[RECORDED DATA Boundary: Start]
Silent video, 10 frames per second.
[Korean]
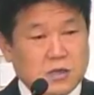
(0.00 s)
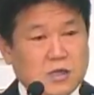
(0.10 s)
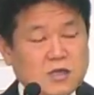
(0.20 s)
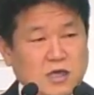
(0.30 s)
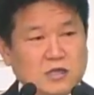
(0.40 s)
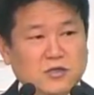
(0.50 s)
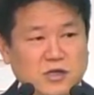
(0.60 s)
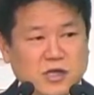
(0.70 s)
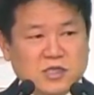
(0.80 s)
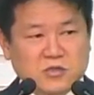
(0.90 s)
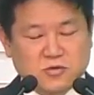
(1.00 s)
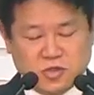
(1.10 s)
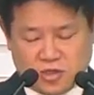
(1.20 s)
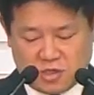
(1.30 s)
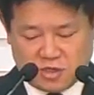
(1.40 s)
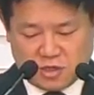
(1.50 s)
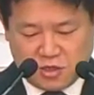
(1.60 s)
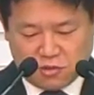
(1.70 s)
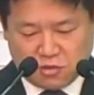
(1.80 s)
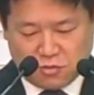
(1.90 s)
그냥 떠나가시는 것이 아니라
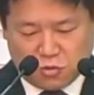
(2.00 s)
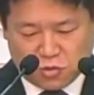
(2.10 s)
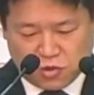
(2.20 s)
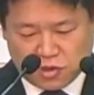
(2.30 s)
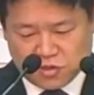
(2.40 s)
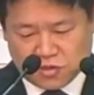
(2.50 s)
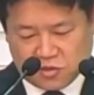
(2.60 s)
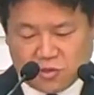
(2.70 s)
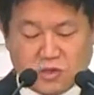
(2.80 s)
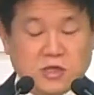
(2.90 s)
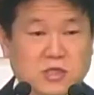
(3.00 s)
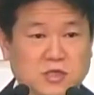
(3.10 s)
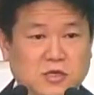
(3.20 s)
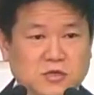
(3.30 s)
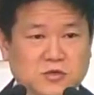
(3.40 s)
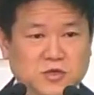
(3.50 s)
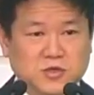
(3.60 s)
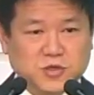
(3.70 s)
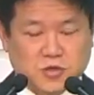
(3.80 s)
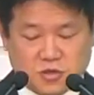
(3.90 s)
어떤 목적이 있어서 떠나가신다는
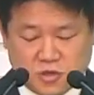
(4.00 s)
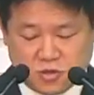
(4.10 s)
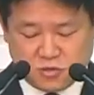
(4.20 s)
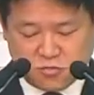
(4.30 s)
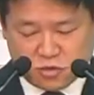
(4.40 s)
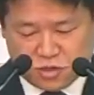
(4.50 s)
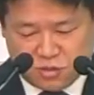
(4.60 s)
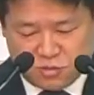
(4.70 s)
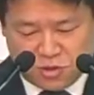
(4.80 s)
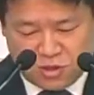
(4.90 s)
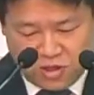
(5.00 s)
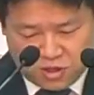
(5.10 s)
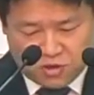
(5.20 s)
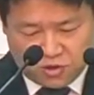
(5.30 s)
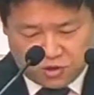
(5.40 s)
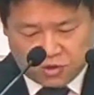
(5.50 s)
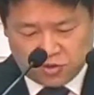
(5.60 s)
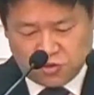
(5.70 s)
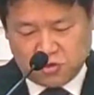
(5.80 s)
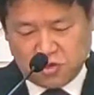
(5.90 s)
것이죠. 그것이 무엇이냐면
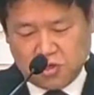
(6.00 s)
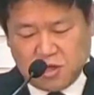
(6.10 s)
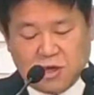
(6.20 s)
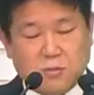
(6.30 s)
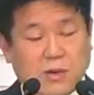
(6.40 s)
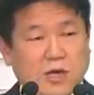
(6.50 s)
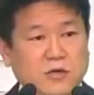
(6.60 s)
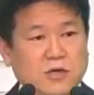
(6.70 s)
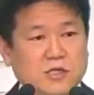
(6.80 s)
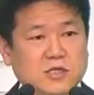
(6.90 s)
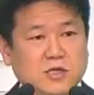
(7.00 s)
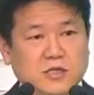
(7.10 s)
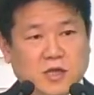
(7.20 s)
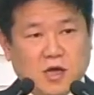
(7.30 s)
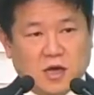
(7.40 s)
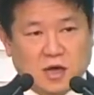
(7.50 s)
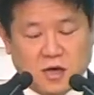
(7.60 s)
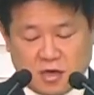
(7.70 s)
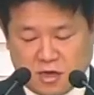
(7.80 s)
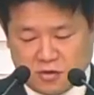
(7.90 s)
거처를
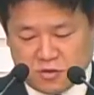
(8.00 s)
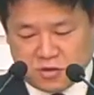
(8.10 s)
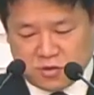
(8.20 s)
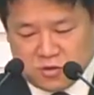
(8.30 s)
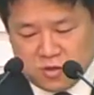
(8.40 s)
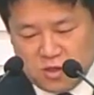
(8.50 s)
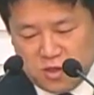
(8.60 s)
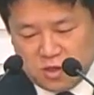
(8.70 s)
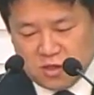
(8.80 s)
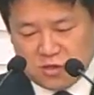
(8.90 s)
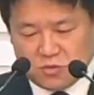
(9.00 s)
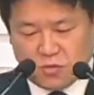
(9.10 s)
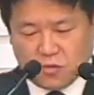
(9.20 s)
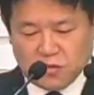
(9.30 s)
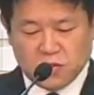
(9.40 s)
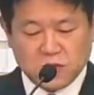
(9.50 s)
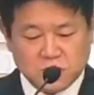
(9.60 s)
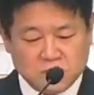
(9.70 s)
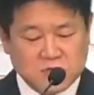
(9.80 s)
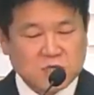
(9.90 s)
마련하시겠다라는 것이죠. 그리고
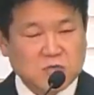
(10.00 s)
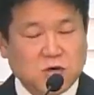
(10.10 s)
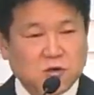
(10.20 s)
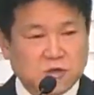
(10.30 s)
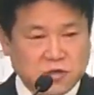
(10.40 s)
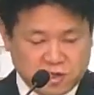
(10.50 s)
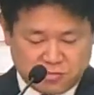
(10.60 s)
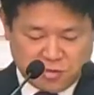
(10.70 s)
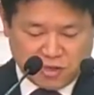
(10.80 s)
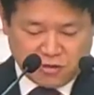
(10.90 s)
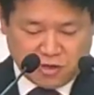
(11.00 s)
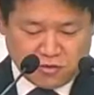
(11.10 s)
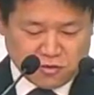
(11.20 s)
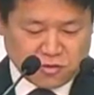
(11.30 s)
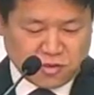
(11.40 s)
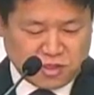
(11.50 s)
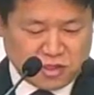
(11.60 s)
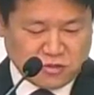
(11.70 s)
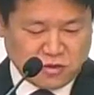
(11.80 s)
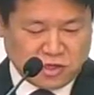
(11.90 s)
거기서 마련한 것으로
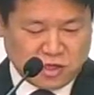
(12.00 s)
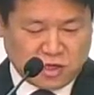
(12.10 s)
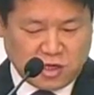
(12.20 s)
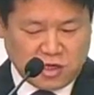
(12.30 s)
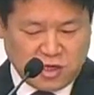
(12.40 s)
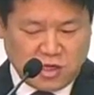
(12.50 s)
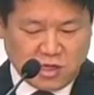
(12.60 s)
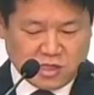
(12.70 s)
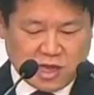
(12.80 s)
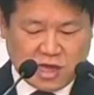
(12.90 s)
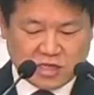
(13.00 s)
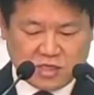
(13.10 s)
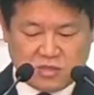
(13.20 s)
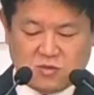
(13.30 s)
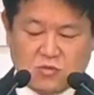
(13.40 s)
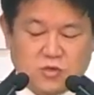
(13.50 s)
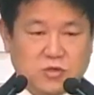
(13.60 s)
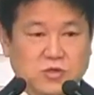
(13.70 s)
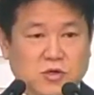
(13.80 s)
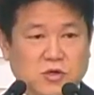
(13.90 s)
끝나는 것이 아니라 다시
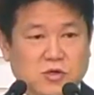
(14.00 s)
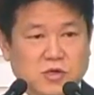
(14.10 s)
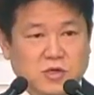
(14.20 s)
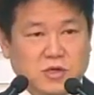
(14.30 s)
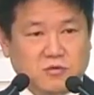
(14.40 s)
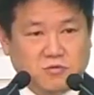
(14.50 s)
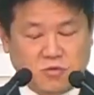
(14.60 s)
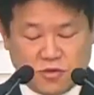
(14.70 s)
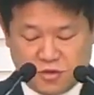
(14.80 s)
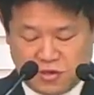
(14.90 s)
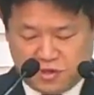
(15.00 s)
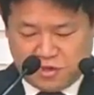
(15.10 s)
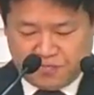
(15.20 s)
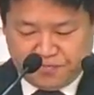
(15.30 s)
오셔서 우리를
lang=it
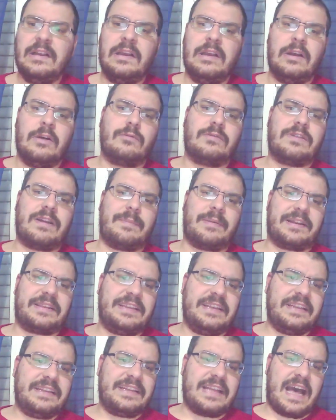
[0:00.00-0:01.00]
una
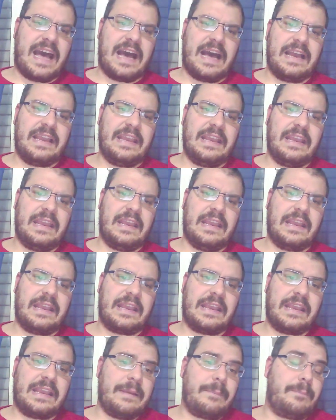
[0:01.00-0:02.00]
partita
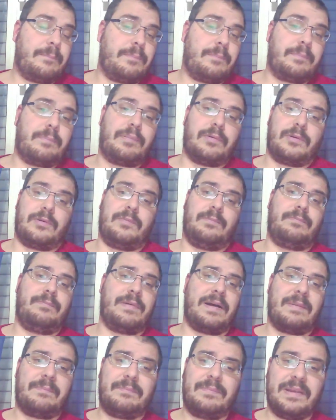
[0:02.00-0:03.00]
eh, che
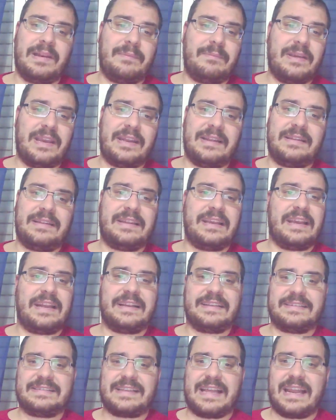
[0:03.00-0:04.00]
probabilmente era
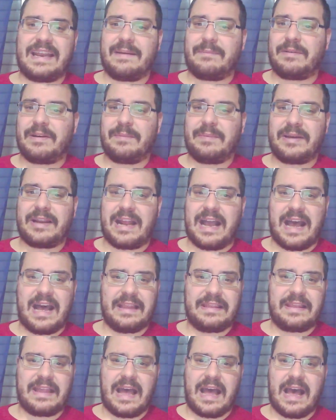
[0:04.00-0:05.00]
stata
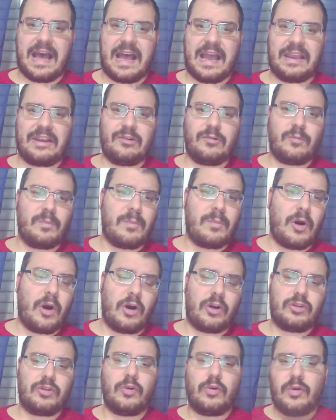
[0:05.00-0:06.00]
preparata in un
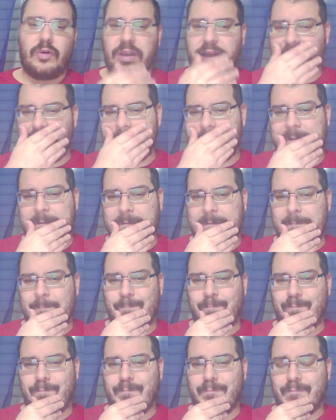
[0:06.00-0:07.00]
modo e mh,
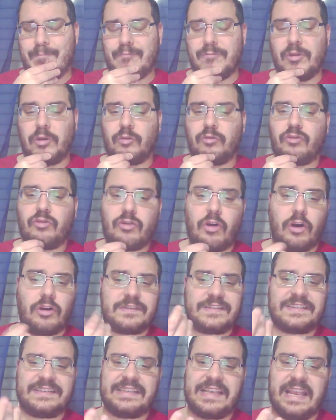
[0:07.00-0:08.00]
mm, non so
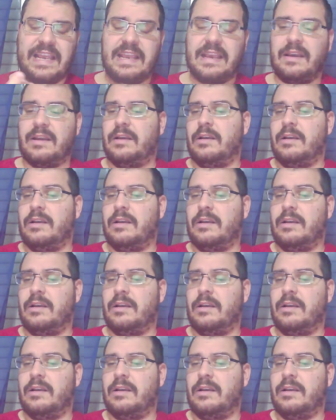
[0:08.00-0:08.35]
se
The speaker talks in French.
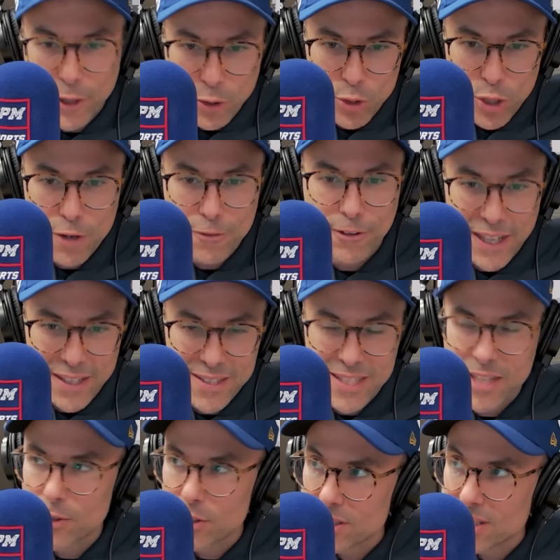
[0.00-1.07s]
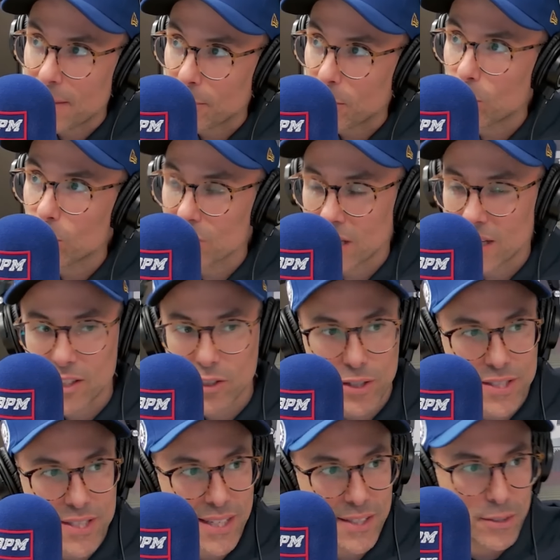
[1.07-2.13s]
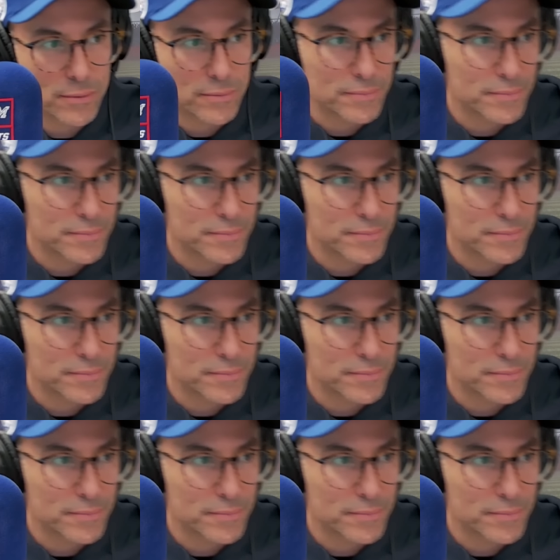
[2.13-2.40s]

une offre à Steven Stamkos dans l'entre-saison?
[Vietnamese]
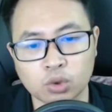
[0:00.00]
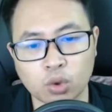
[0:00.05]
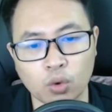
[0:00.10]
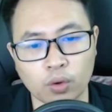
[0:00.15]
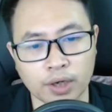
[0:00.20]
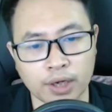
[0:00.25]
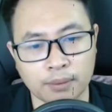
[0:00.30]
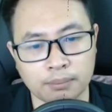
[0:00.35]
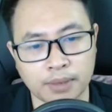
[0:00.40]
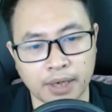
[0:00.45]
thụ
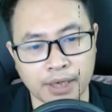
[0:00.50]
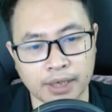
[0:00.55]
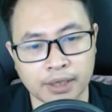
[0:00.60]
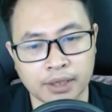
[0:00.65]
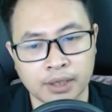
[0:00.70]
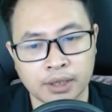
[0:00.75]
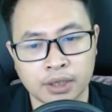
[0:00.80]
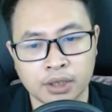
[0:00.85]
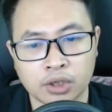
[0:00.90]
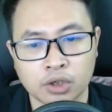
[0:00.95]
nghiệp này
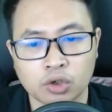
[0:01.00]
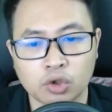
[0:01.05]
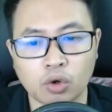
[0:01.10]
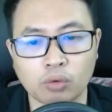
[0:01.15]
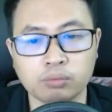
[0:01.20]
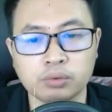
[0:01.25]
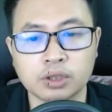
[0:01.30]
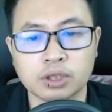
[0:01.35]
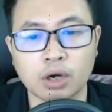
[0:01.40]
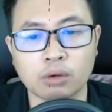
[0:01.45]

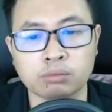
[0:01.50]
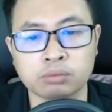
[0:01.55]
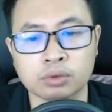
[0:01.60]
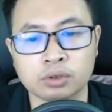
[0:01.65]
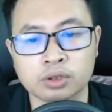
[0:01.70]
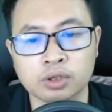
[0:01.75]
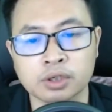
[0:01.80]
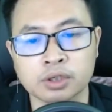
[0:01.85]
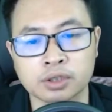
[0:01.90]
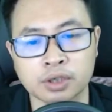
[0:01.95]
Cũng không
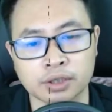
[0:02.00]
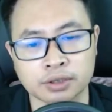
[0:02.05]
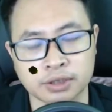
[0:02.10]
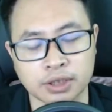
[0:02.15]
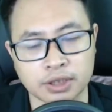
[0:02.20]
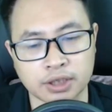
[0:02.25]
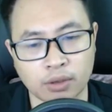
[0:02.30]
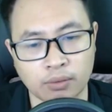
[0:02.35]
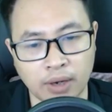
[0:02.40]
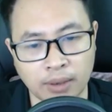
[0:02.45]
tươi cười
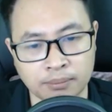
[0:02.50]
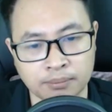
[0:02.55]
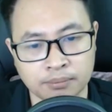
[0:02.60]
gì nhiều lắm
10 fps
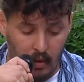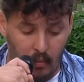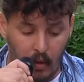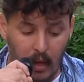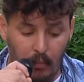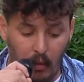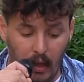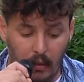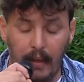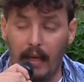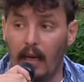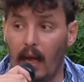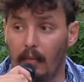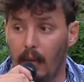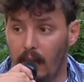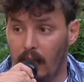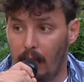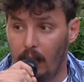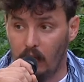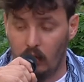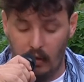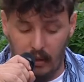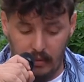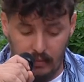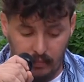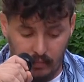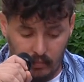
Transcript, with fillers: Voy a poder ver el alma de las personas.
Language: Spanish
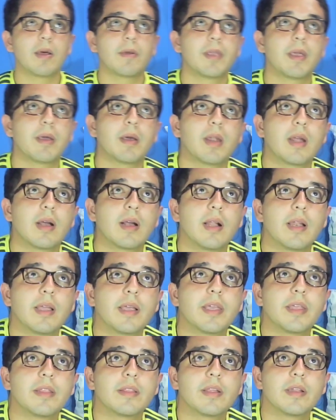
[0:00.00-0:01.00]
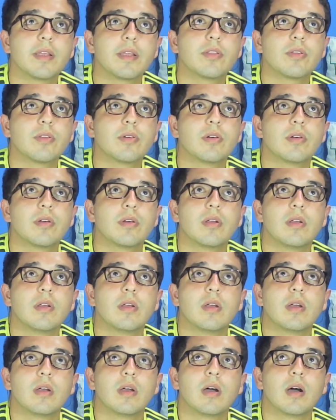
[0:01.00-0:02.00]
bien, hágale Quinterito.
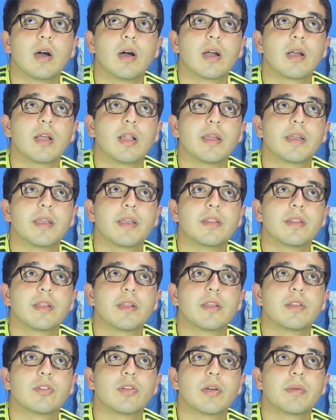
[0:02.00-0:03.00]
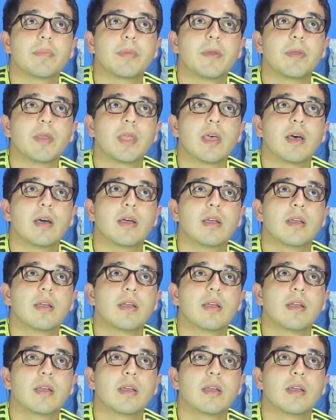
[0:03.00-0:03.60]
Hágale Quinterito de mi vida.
[RECORDED DATA Boundary: End]
- TRY IT
Leave the images out and transcribe the remaining data above word for word.

- ANSWER TO THE EXERCISE
Silent video, 10 frames per second.
[Korean]
(0.00 s)
(0.10 s)
(0.20 s)
(0.30 s)
(0.40 s)
(0.50 s)
(0.60 s)
(0.70 s)
(0.80 s)
(0.90 s)
(1.00 s)
(1.10 s)
(1.20 s)
(1.30 s)
(1.40 s)
(1.50 s)
(1.60 s)
(1.70 s)
(1.80 s)
(1.90 s)
그냥 떠나가시는 것이 아니라
(2.00 s)
(2.10 s)
(2.20 s)
(2.30 s)
(2.40 s)
(2.50 s)
(2.60 s)
(2.70 s)
(2.80 s)
(2.90 s)
(3.00 s)
(3.10 s)
(3.20 s)
(3.30 s)
(3.40 s)
(3.50 s)
(3.60 s)
(3.70 s)
(3.80 s)
(3.90 s)
어떤 목적이 있어서 떠나가신다는
(4.00 s)
(4.10 s)
(4.20 s)
(4.30 s)
(4.40 s)
(4.50 s)
(4.60 s)
(4.70 s)
(4.80 s)
(4.90 s)
(5.00 s)
(5.10 s)
(5.20 s)
(5.30 s)
(5.40 s)
(5.50 s)
(5.60 s)
(5.70 s)
(5.80 s)
(5.90 s)
것이죠. 그것이 무엇이냐면
(6.00 s)
(6.10 s)
(6.20 s)
(6.30 s)
(6.40 s)
(6.50 s)
(6.60 s)
(6.70 s)
(6.80 s)
(6.90 s)
(7.00 s)
(7.10 s)
(7.20 s)
(7.30 s)
(7.40 s)
(7.50 s)
(7.60 s)
(7.70 s)
(7.80 s)
(7.90 s)
거처를
(8.00 s)
(8.10 s)
(8.20 s)
(8.30 s)
(8.40 s)
(8.50 s)
(8.60 s)
(8.70 s)
(8.80 s)
(8.90 s)
(9.00 s)
(9.10 s)
(9.20 s)
(9.30 s)
(9.40 s)
(9.50 s)
(9.60 s)
(9.70 s)
(9.80 s)
(9.90 s)
마련하시겠다라는 것이죠. 그리고
(10.00 s)
(10.10 s)
(10.20 s)
(10.30 s)
(10.40 s)
(10.50 s)
(10.60 s)
(10.70 s)
(10.80 s)
(10.90 s)
(11.00 s)
(11.10 s)
(11.20 s)
(11.30 s)
(11.40 s)
(11.50 s)
(11.60 s)
(11.70 s)
(11.80 s)
(11.90 s)
거기서 마련한 것으로
(12.00 s)
(12.10 s)
(12.20 s)
(12.30 s)
(12.40 s)
(12.50 s)
(12.60 s)
(12.70 s)
(12.80 s)
(12.90 s)
(13.00 s)
(13.10 s)
(13.20 s)
(13.30 s)
(13.40 s)
(13.50 s)
(13.60 s)
(13.70 s)
(13.80 s)
(13.90 s)
끝나는 것이 아니라 다시
(14.00 s)
(14.10 s)
(14.20 s)
(14.30 s)
(14.40 s)
(14.50 s)
(14.60 s)
(14.70 s)
(14.80 s)
(14.90 s)
(15.00 s)
(15.10 s)
(15.20 s)
(15.30 s)
오셔서 우리를
lang=it
[0:00.00-0:01.00]
una
[0:01.00-0:02.00]
partita
[0:02.00-0:03.00]
eh, che
[0:03.00-0:04.00]
probabilmente era
[0:04.00-0:05.00]
stata
[0:05.00-0:06.00]
preparata in un
[0:06.00-0:07.00]
modo e mh,
[0:07.00-0:08.00]
mm, non so
[0:08.00-0:08.35]
se
The speaker talks in French.
[0.00-1.07s]
[1.07-2.13s]
[2.13-2.40s]

une offre à Steven Stamkos dans l'entre-saison?
[Vietnamese]
[0:00.00]
[0:00.05]
[0:00.10]
[0:00.15]
[0:00.20]
[0:00.25]
[0:00.30]
[0:00.35]
[0:00.40]
[0:00.45]
thụ
[0:00.50]
[0:00.55]
[0:00.60]
[0:00.65]
[0:00.70]
[0:00.75]
[0:00.80]
[0:00.85]
[0:00.90]
[0:00.95]
nghiệp này
[0:01.00]
[0:01.05]
[0:01.10]
[0:01.15]
[0:01.20]
[0:01.25]
[0:01.30]
[0:01.35]
[0:01.40]
[0:01.45]

[0:01.50]
[0:01.55]
[0:01.60]
[0:01.65]
[0:01.70]
[0:01.75]
[0:01.80]
[0:01.85]
[0:01.90]
[0:01.95]
Cũng không
[0:02.00]
[0:02.05]
[0:02.10]
[0:02.15]
[0:02.20]
[0:02.25]
[0:02.30]
[0:02.35]
[0:02.40]
[0:02.45]
tươi cười
[0:02.50]
[0:02.55]
[0:02.60]
gì nhiều lắm
10 fps
Transcript, with fillers: Voy a poder ver el alma de las personas.
Language: Spanish
[0:00.00-0:01.00]
[0:01.00-0:02.00]
bien, hágale Quinterito.
[0:02.00-0:03.00]
[0:03.00-0:03.60]
Hágale Quinterito de mi vida.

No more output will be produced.